I've also been working on a pair of socks using the Doulton Flock Border Leicester yarn that I bought a short while ago.  I really like this yarn too, and it's a proper purple, my favourite colour. It's another no-nylon sock yarn that I'm testing out, and I'll be setting up a proper review page for them soon so that the information is easy to find for anyone else interested in exploring different yarns.  This pair of socks is going to be my next tutorial which I'm planning for May - it's another technique for improving skills after conquering the basic sock and this time we're going to be looking at lace.  Nothing complicated at all, I promise - you'll be knitting lace in no time!

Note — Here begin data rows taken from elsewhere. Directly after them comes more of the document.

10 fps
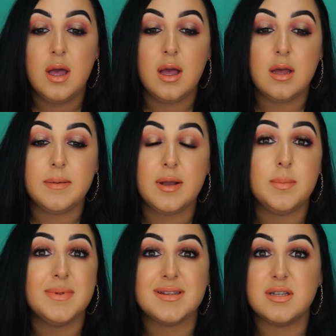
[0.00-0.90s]
I
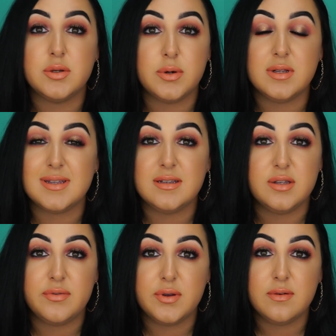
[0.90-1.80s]
hope this tutorial is
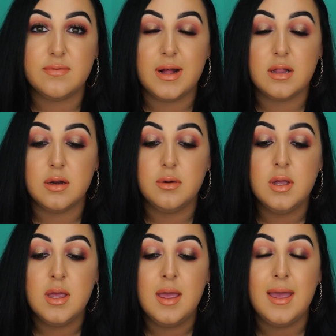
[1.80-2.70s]
easy for you to follow,
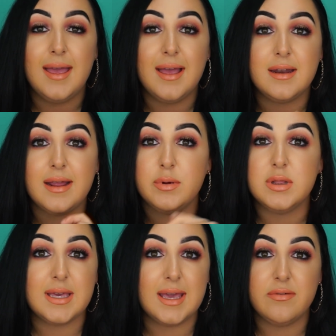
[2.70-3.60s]
and I will
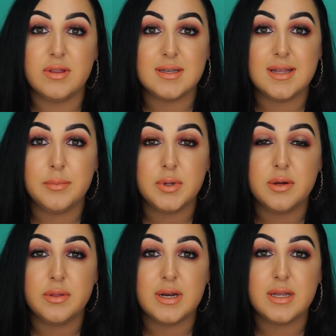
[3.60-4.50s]
link everything down
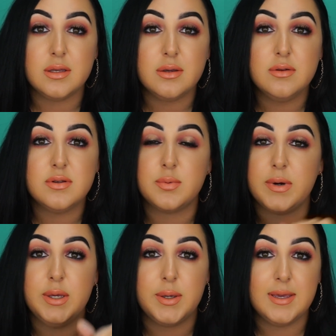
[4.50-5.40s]
below that I used where
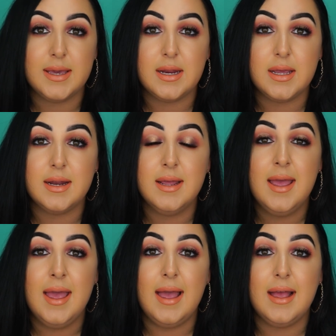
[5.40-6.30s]
you can get it.
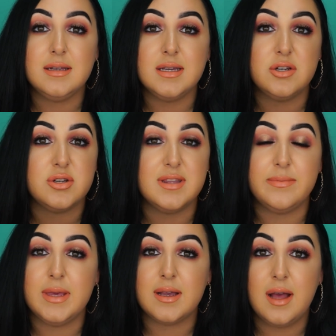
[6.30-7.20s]
And yeah, just leave
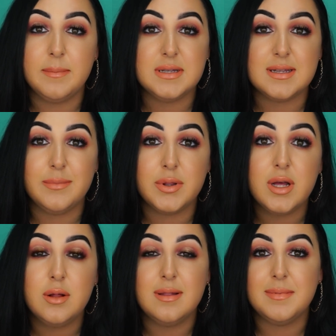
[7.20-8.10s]
me a comment down
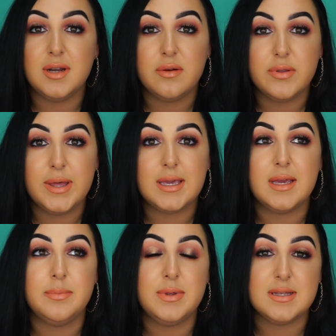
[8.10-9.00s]
below. Let me know if you like
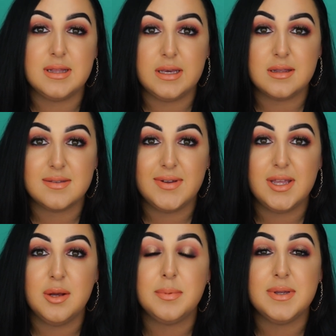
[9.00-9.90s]
it. Please like this
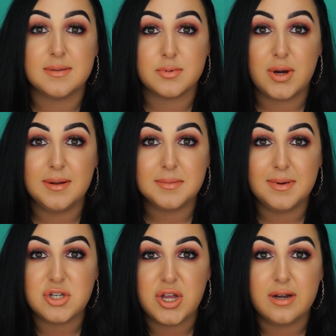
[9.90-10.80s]
video. Please subscribe to
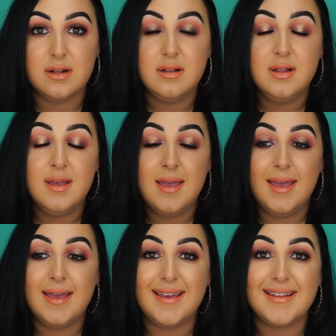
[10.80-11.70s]
my channel.
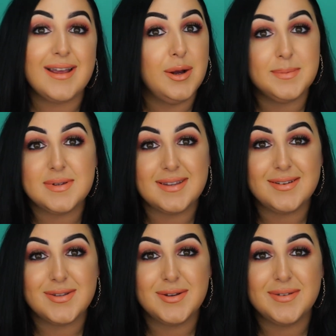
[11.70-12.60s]
And I hope to see
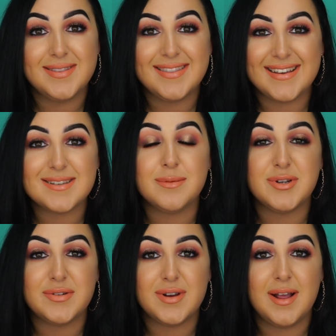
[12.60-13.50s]
you soon. Thanks so
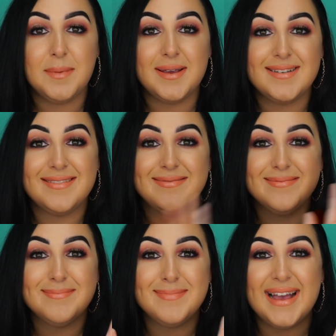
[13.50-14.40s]
much for coming.
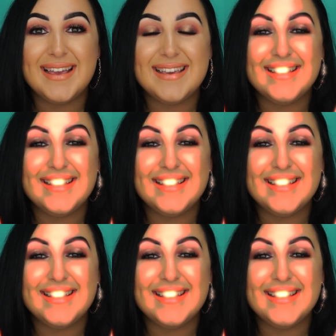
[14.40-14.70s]
Bye.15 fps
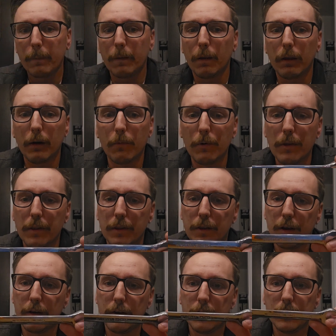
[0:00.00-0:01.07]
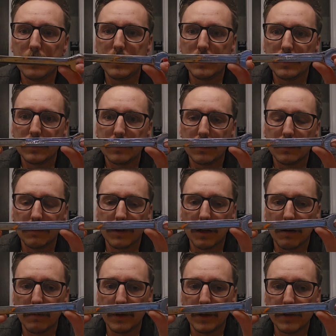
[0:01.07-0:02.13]
One of the cons of a
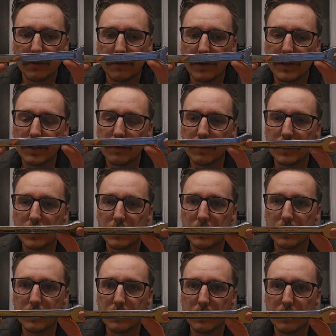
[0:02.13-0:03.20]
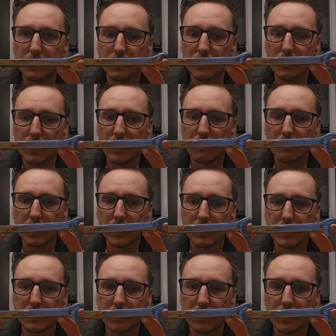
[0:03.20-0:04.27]
combination wrench is that you do have
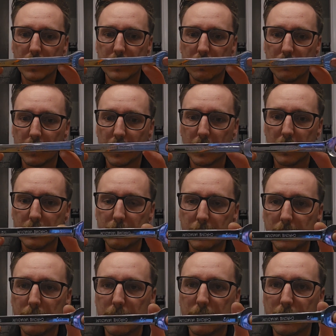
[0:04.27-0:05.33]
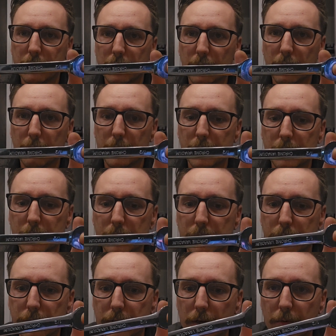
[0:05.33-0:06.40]
less degrees of engagement because
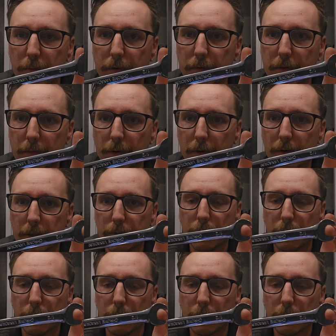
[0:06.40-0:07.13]
there's no moving parts.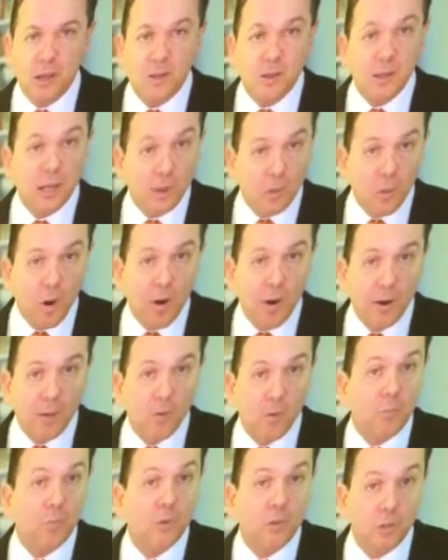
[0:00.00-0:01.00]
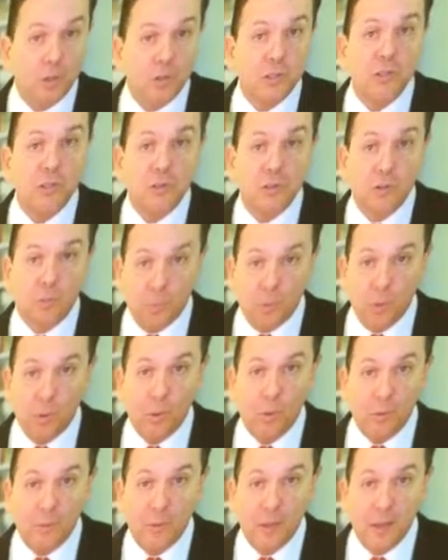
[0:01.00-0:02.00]
The inquiry will produce its
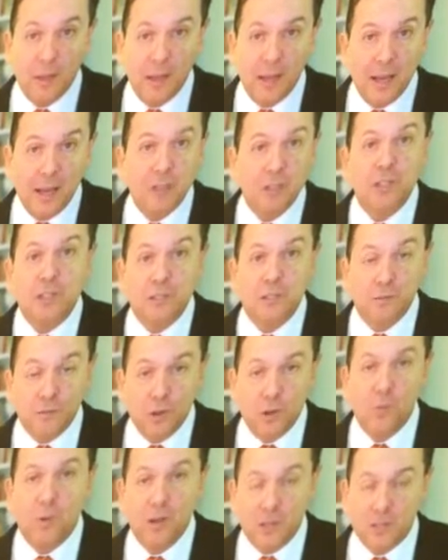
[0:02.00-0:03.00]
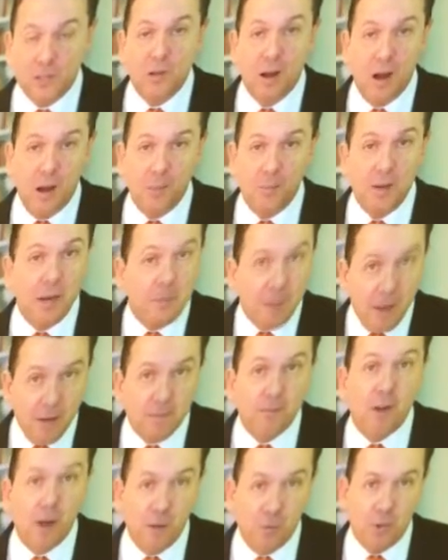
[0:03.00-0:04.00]
report in just a few weeks' time, in
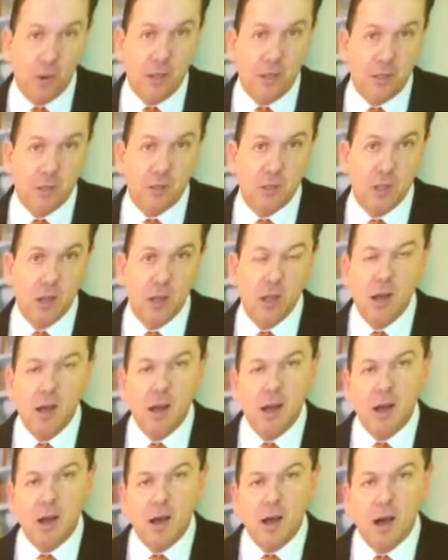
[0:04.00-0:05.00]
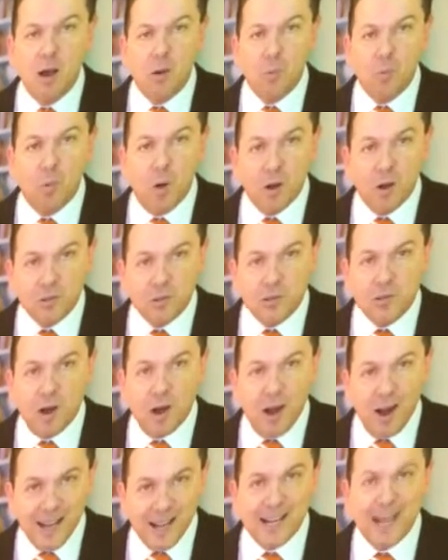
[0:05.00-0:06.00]
about 5 weeks. Whilst
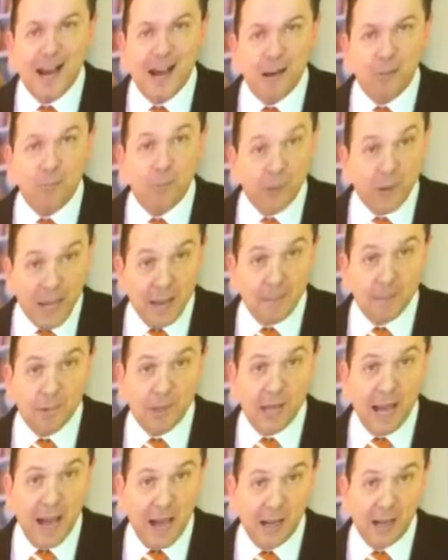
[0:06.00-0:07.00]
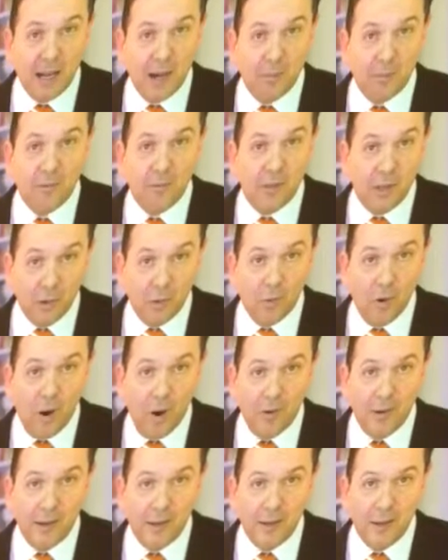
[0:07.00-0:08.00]
I can't preempt the outcome of the
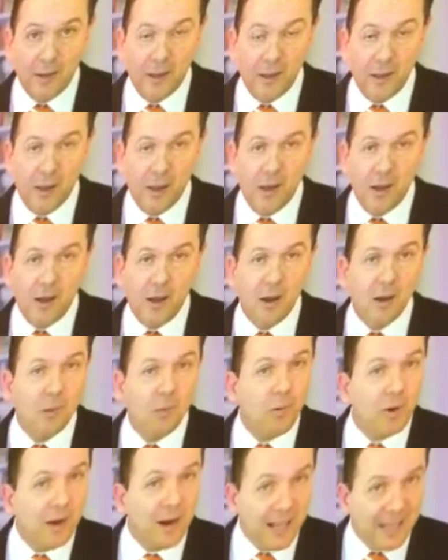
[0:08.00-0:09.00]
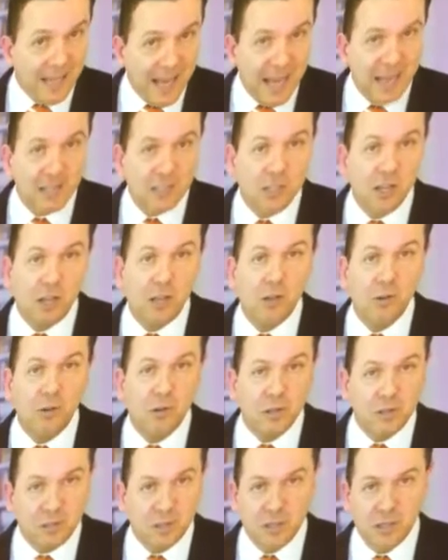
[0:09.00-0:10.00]
inquiry, what I can tell you
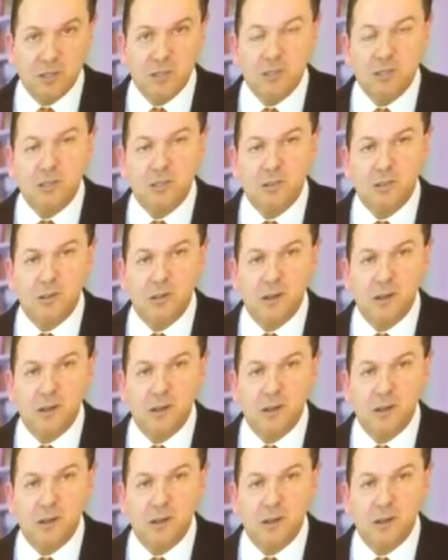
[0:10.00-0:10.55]
is this.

I've also knitted up the sample of the Samite yarn that I picked up at the Edinburgh Yarn Festival. Blacker Yarns have officially launched the yarn now and I can imagine that it's going to fly off their shelves.  Sue Blacker and her team created this yarn as a woollen spun silk blend to see how it compared to the more usual worsted spun yarns, especially as worsted spun silk blends have a tendency to pill more quickly.  The difference between woollen and worsted spinning is about how the fibres are laid out before they are spun.  The fibres in a worsted yarn are combed to make them all lie in the same direction, resulting in a smooth yarn, whereas the fibres in a woollen yarn are not so you can often find fibres poking out of the yarn.  Woollen spun yarns are much more bouncy and this suits the Shetland that makes up the Samite yarn along with Gotland and Ahimsa silk, which is an ethical way of farming silk that doesn't harm the moth creating it as the moths are allowed to grow to maturity which takes longer than other silk production techniques.  

As it knits as 3ply, it's not sock yarn, but it is very lovely, and very light too.  It's got a slight texture to it created by the silk and it was very nice to knit with.  I would happily knit myself a cardigan or a shawl with this and it think it's one of those yarns that would still look good after many years of use.  Sonja from Blacker Yarns has created a couple of free patterns specially for the Samite yarn here and here - Sonja also created the Hartland Cliffs shawl pattern that I finished recently so if you're tempted to try one of the new patterns, I can tell you that it will be well-written and easy to follow.  The colours of the Samite are gorgeous too - my sample above is knitted in the one that is top left in the photo below and you can see how it changes in different lights.  It's called Tide of Dreams; other colours are Fiery Dew, Aspen's Shiver, Wild Bee's Hum and Peacock's Neck, all inspired by the pre-Raphaelite and Arts and Crafts movements which sought to define the way that art was created and perceived in mid-Victorian Britain.  

Photo source:
I'm sure this is going to be a hugely successful permanent addition to the Blacker Yarns flock of yarns and I'm certainly going to keep it in mind for future projects that might be enhanced by some ethical silken luxury.  I'm so pleased that Blacker Yarns were able to let me try out their yarn - thank you!

Well, another week awaits us and I hope that it's a good one for you!